Lei invece è sempre stato allergico alle mode, anche a costo di sembrare fuori tempo.
«Non mi interessava essere contromano, ero determinato a spendere la mia musica e le mie canzoni per raccontare una terra in modo antropologico. Per i miei gusti c’era un po’ troppo amore nella musica italiana, io preferivo le storie di persone che sono partite e ritornate, oppure non si sono mai mosse dalla loro terra, ho scritto canzoni sui gesti o il lavoro, spesso in modo ironico, altre volte usando la poesia. Non c’è un filo conduttore se non che ho sempre scelto quello che volevo raccontare».
Anche a costo di essere etichettato come il cantautore della Lega?
«Il capitolo più faticoso è stato quello di dover affrontare sempre questi pruriti politici, tutto quello che ho voluto essere è scritto nelle mie canzoni. Ho partecipato a feste di un colore anziché di un altro, quando mi invitano dicevo che quella era un’isola, non volevo fare il saccente. Cerco di essere limpido andando avanti, cercando di mantenere una lucidità e una equidistanza. La politica mi fa paura perché la capisco poco, per me è difficilissimo guardare un telegiornale. Ho fiducia nel cambiamento, le persone salgono e scendono, non è vero che tutti quando entrano in politica si sporcano. Io mi sono basato sul cantare le persone cercando di guardare alla loro anima, raccontando di cos’è fatta la vita. Tutte le altre considerazioni le lascio agli esperti di politica. Sono un contadino e cerco di innaffiare l’orto, trapiantare le cose».
Non sarà un modo di arrendersi?
«È diventato un mondo di giustizieri e di sceriffi, sono tutti opinionisti, senza avere una preparazione culturale, si diffondono idee false e pericolose in un modo virale e inquietante. Anch’io utilizzo i social, ma nei miei post cerco sempre di mettere qualcosa che sia costruttivo e non faccia male a nessuno. C’è gente che è molto brava a condannare, poi ci sono delle persone che si dedicano a sorreggere chi è stato colpito e pulire. Non sono un uomo di certezze, sono spaesato di fronte a molte cose e cambio spesso idea, potrei dire una cosa oggi e il contrario domani.

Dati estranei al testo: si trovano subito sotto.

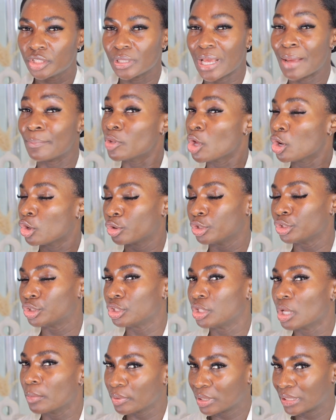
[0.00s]
I'm not going to
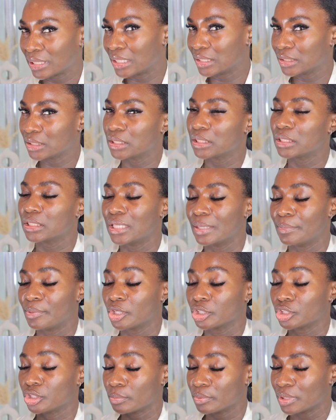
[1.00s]
double cleanse today,
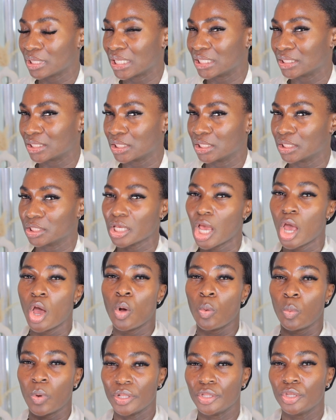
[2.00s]
because double cleansing is
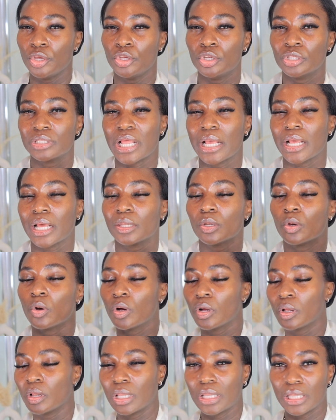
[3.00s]
when you use like an
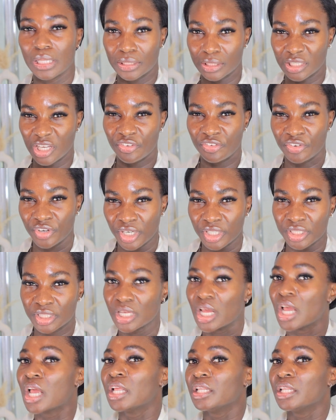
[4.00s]
oil cleanser first,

Non voglio confondere anche gli altri e per questo spesso mi trattengo sui social».
Eppure lei è un punto di riferimento per tutti i tuoi fan. Cosa ha in serbo per loro?
«Proprio in questi giorni hanno ristampato un vecchio libro di racconti, Ladri di foglie, per Nave di Teseo e in autunno ho in preparazione un altro libro, poi ci sono un po’ di canzoni nel cassetto. La mia grande passione sono i nostri mondi, i laghi, i monti dove puoi ancora incontrare personaggi irriducibili che fanno lavori che sembrano da pazzi. Sono gli spaesati, fanno parte di un grande popolo che sembra non esserci più e invece c’è ancora. «Sembriamo senza tempo e senza pace, ma chiamerete noi quando andrà via la luce», ho scritto in una canzone che ho dedicato a loro, «Siamo stati gli emigranti e i ritornanti, vi abbiamo riempiti i libri quando eravamo ignoranti». Forse la verità è oggi come oggi ci sentiamo tutti un po’ spaesati. Dopo una settimana vissuta nelle città dove ogni cosa è tecnologia, sentiamo il desiderio di andare in cima a una montagna. C’è qualcosa che non quadra».